A soothing introduction featured the silhouettes of two dancers, sculpted frames that presided center stage. Set against a film screen showing rainstorms and swaying palm trees, the male figure hovered low to the ground, gradually expanding his limbs and elevating slowly and disjointedly. His transition to an upright stance was met by the outstretched hand of his female counterpart. The slow-motion intimacy between the couple was a necessary contrast to the angst and aggression that characterized much of the piece.

The full ensemble of 14 dancers emerged in a straight line across an amber lit stage. The first encounters between the dancers were full of curiosity and exploration. Bodies fell out of line, slinking forward as if testing the waters of the open space. The figures stared, poked, and brushed up against each other’s skin, a bustling community of social creatures.

The lights brightened to reveal a stunning group of toned, glistening bodies against the stark white walls of the stage. The previously anonymous dancers now began to represent something more complex, marked by race, history and struggle. With dancers from six African nations including Mali, Bénin, Sénégal and Nigeria, the piece blends traditional movement from across the African continent with original configurations.

The early movements of calm were altered abruptly by a more seething and intense exchange between the dancers. Arranged in male-female couples, each pair of bodies began to fidget rapidly, accelerating into convulsions of the torso and thrusting hips. This image of collective coitus was strangely asexual, a robotic, mechanical action. The dancers’ faces were emotionally unaffected by what seemed to be an exertion of centuries of pent-up energy.

Exchanges throughout the piece continued to represent sexual qualites, but were devoid of any sensuality or pleasure. This made the rare moments of intentional intimacy crucial to the balance of the piece.

One such excerpt was performed by the female dancers. One of the most fierce members, who moments before had been the focal point of physical lust, sat off to the side of the stage, dejected and alone. She shifted her body weight laboriously, unable to settle after the rush of adrenaline. Her movements called for compassion and a need for healing, as she reoriented herself to her body. She seemed to be recovering from trauma, as if having just given birth or defended herself against aggressors.

The response among the other dancers was deeply moving. The women gradually entered the space and proceeded to cup their own breasts lightly with each hand. The gesture was maternal, as the women seemed to honor their fallen sister as she exited the stage. In her place, the focus shifted to a more fragile female with delicate features.
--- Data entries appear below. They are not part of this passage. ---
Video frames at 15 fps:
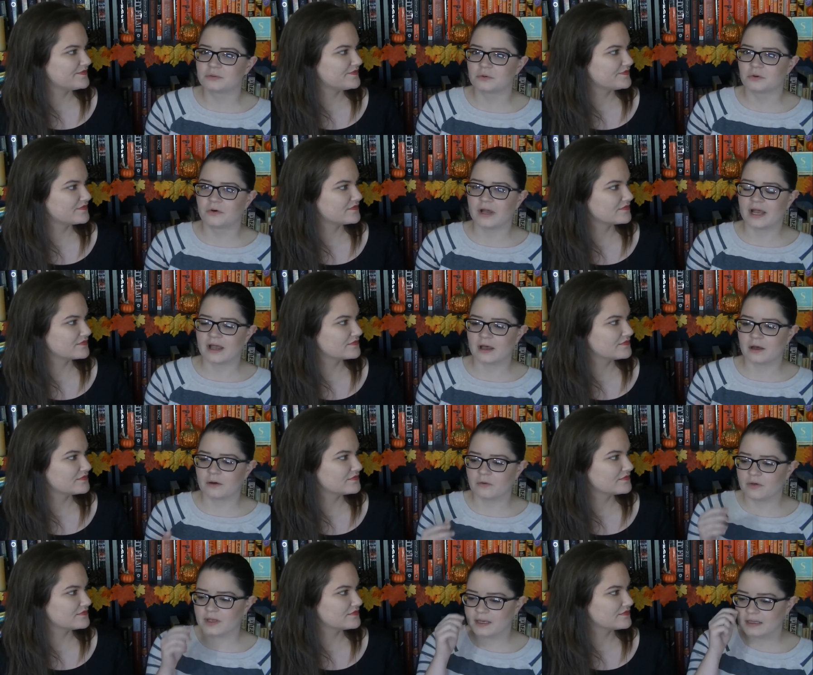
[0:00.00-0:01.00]
Speaker 1: cool
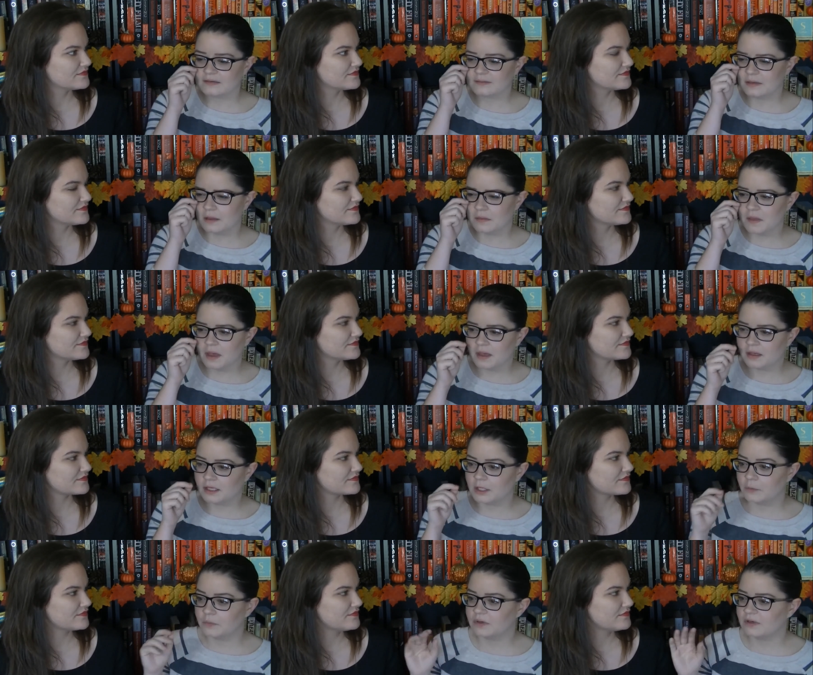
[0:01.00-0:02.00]
how it had said that
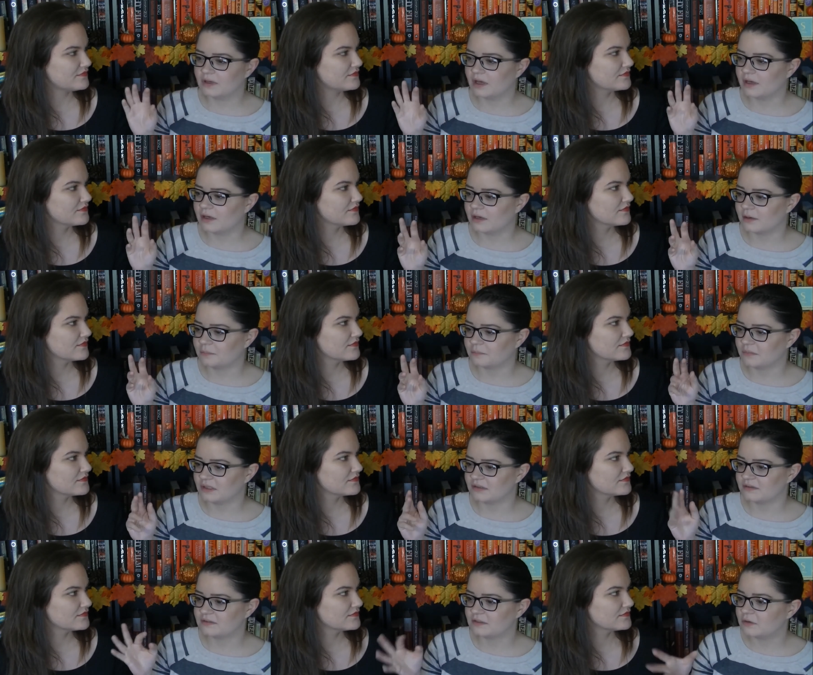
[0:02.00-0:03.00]
he would um,
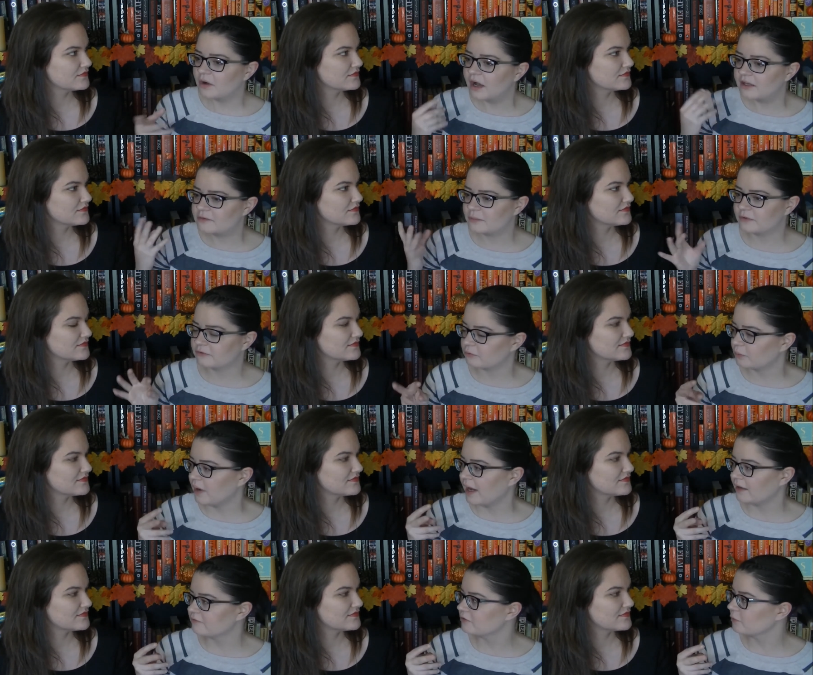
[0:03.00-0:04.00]
steal husbands or
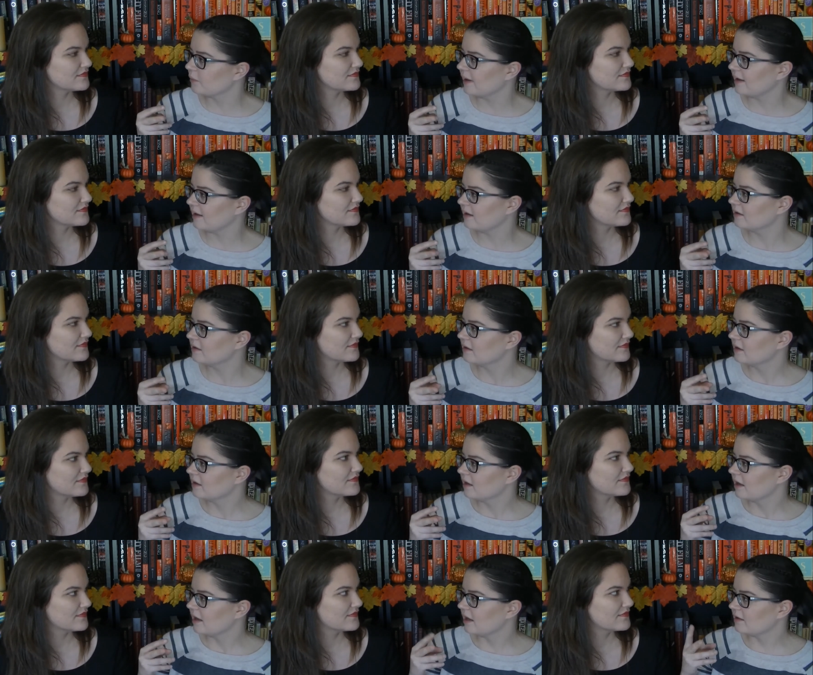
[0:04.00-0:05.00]
wives away
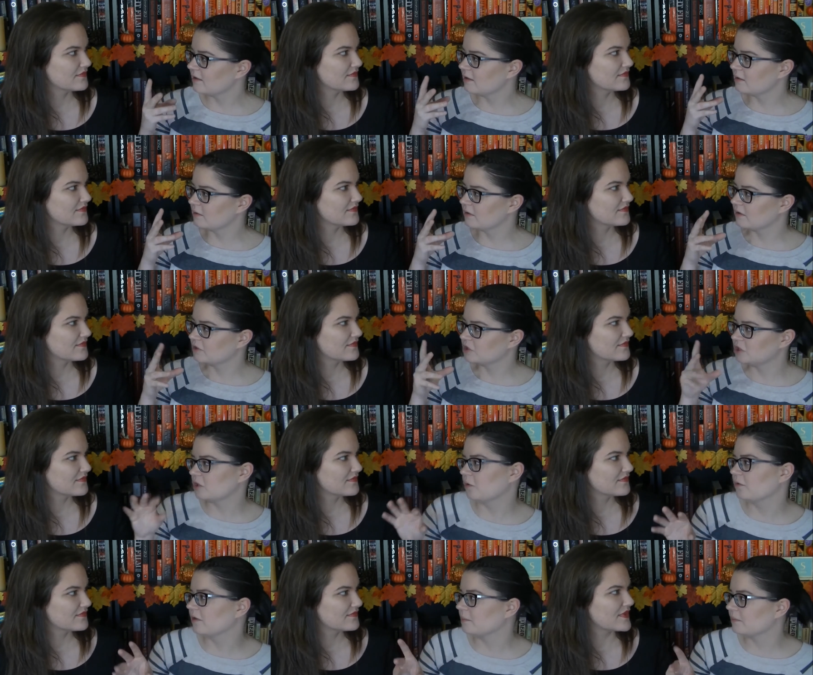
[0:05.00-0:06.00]
and then
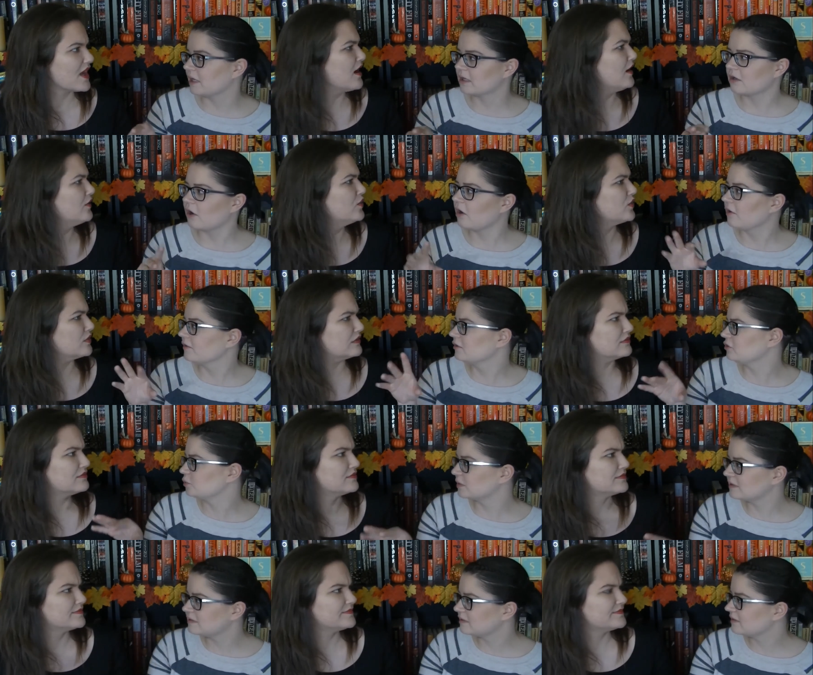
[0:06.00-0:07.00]
show them like Ooh. all oh. the
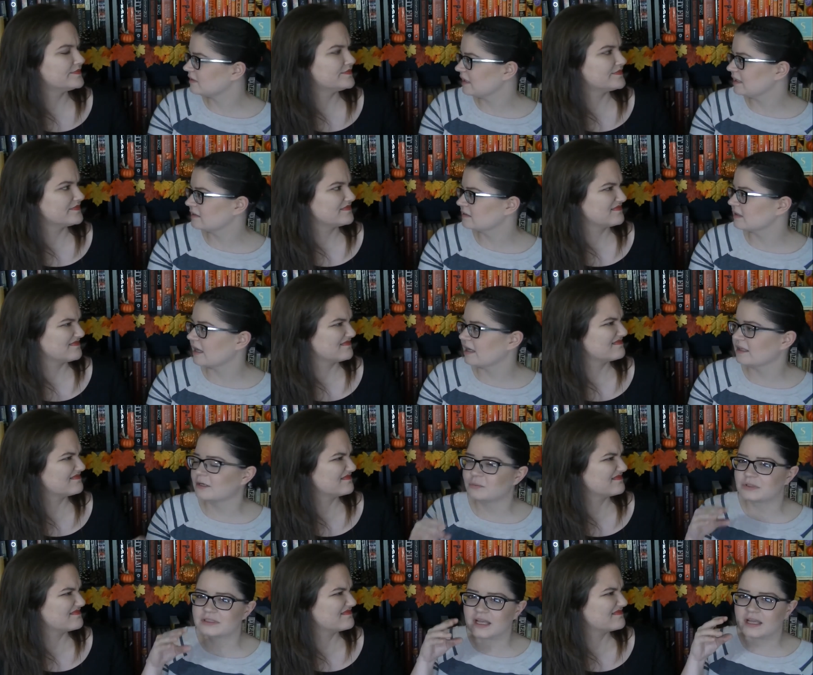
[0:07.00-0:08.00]
twisted things and
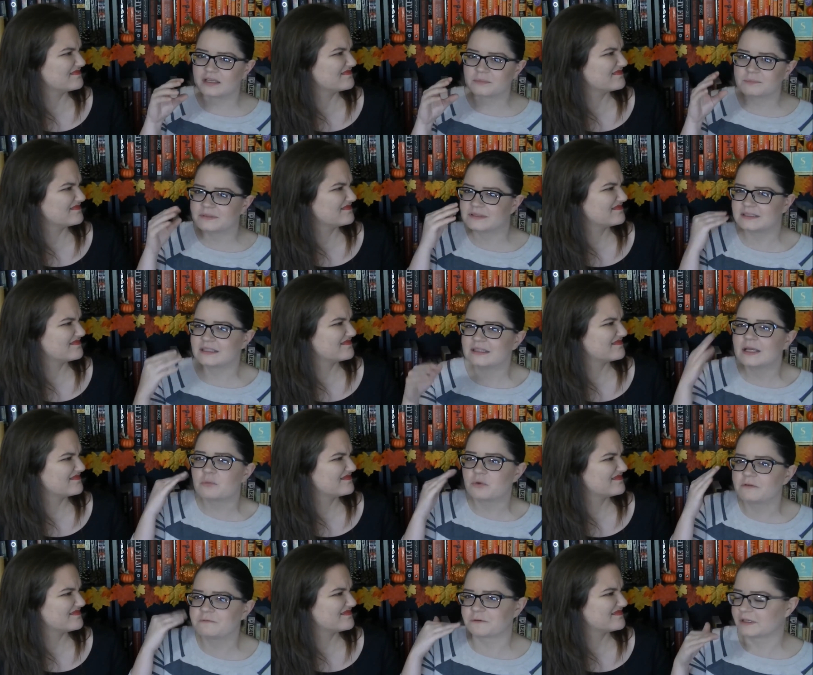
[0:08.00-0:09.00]
it would like but then they
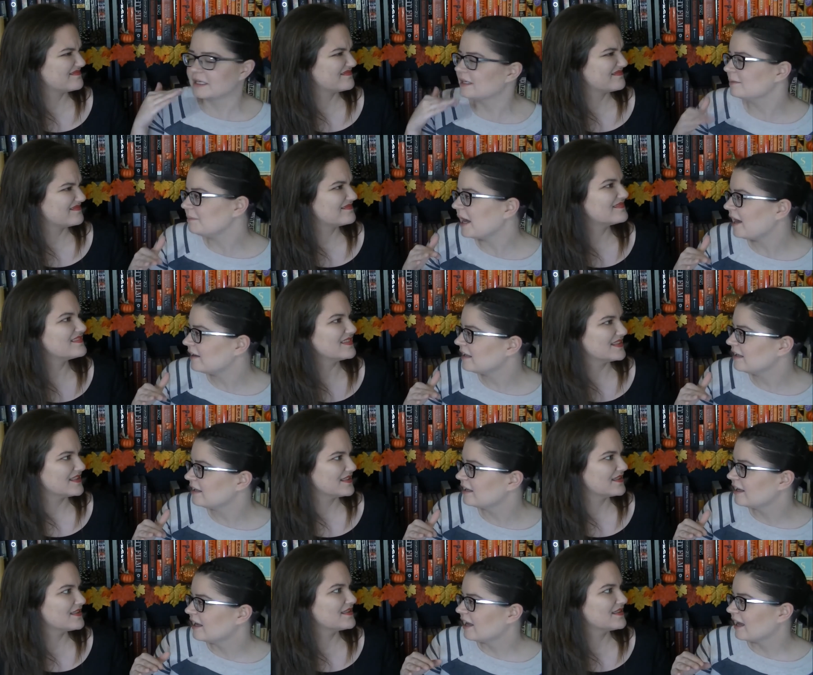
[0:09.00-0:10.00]
would forget about
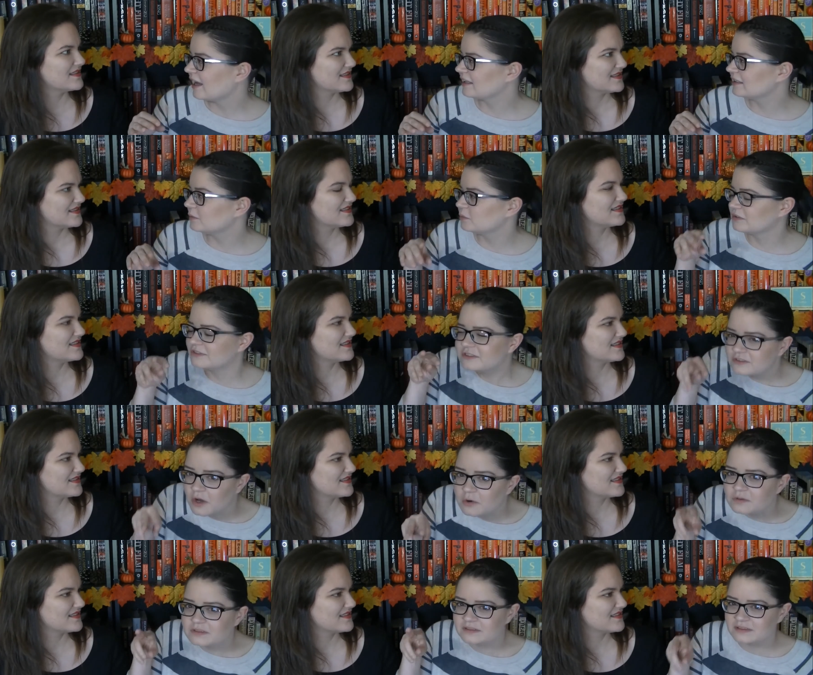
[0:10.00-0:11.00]
it and it would
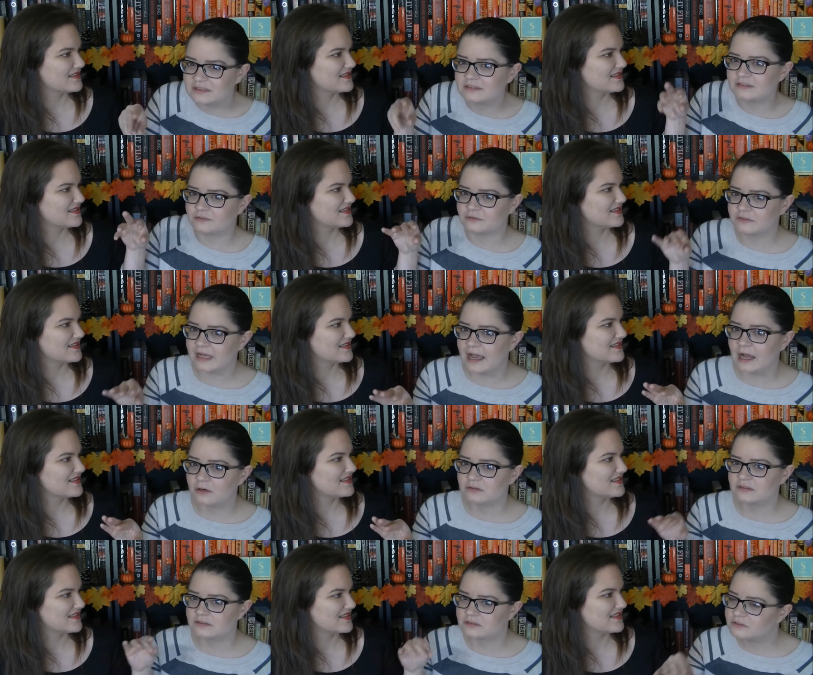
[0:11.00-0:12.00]
sow the seeds of
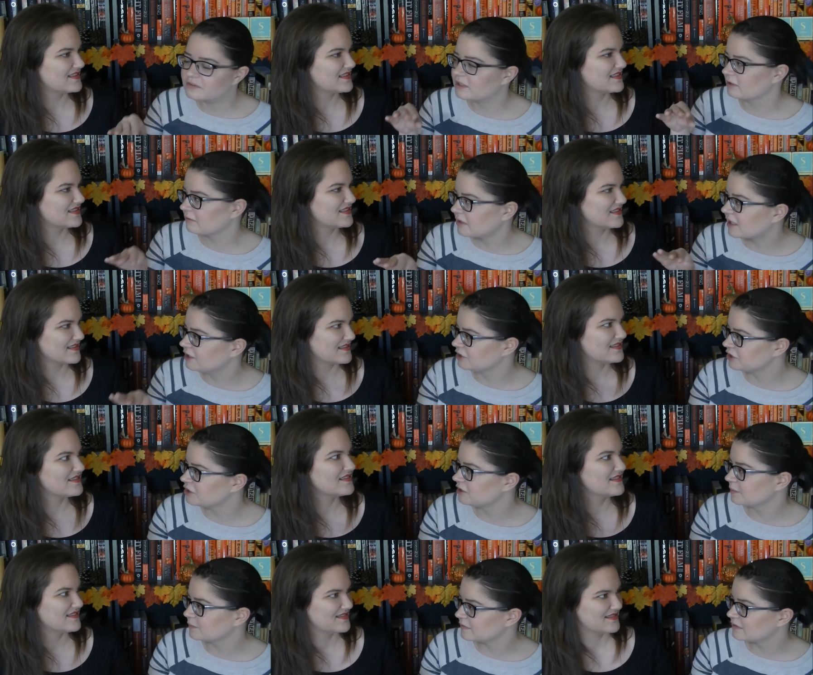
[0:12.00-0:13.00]
doubts into their
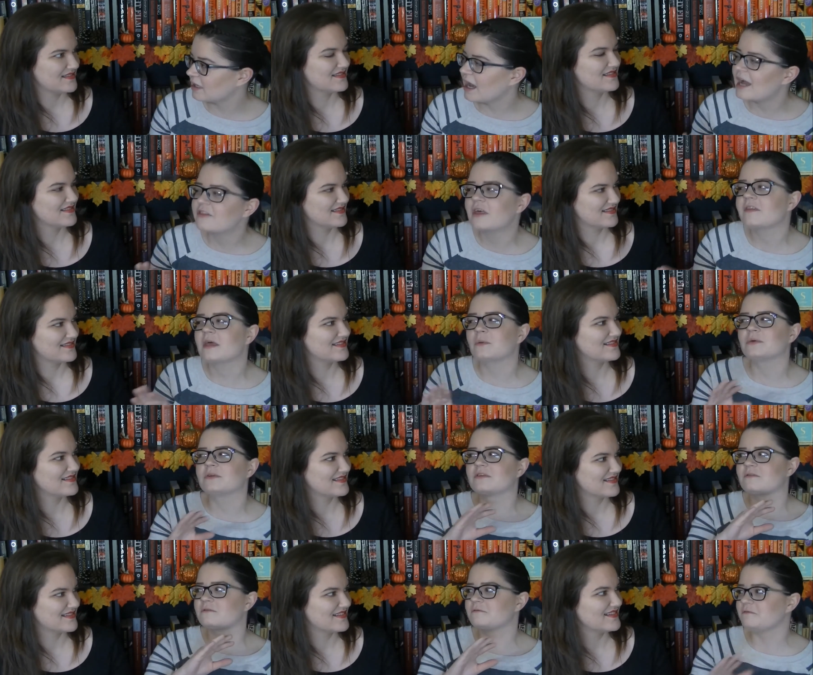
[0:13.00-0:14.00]
relationships and stuff. I thought that
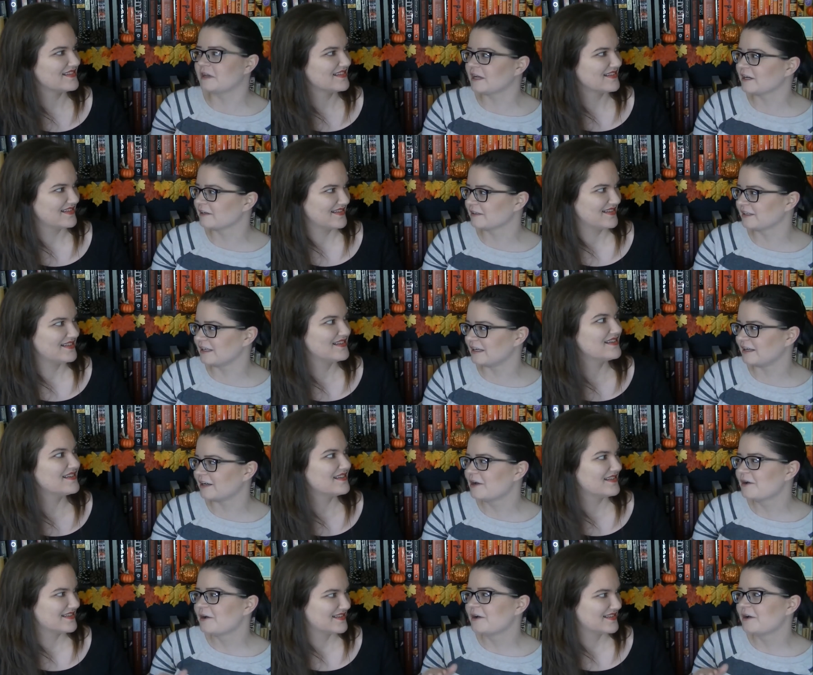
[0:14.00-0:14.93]
was very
The women gathered around her, examining her body and absorbing the fragmented energy of this stunned isolated figure. The group did not invade her space, and instead projected a detached reverence.

The male members of the company responded with their own ritual, reminiscent of a hunting team. The violence of the pursuit was predictable and recognizable. This more obvious form of aggression seemed acceptable and a sign of achievement, with the viewers left to imagine the target or prize.

Combat continued with an exchange between the two genders, this time less comfortable and bordering on offensive. The image was potent—each male griping his assigned female’s torso, elevating her off the ground with her knees bent into her chest. Her pelvis faced outward and exposed as each man thrust his face into her womb—a sequence repeated over and over and over again.

The piece concluded with an impressive male solo that seemed to mirror the opening scene’s image of an evolving human species. The body thrashed about in a confined space, as if slowly gaining circulation, or conversely, suffocating and entering paralysis. The inability to distinguish between these opposing forces seemed to define the entire piece. One could not determine whether progress had been made, or destructive patterns reinforced.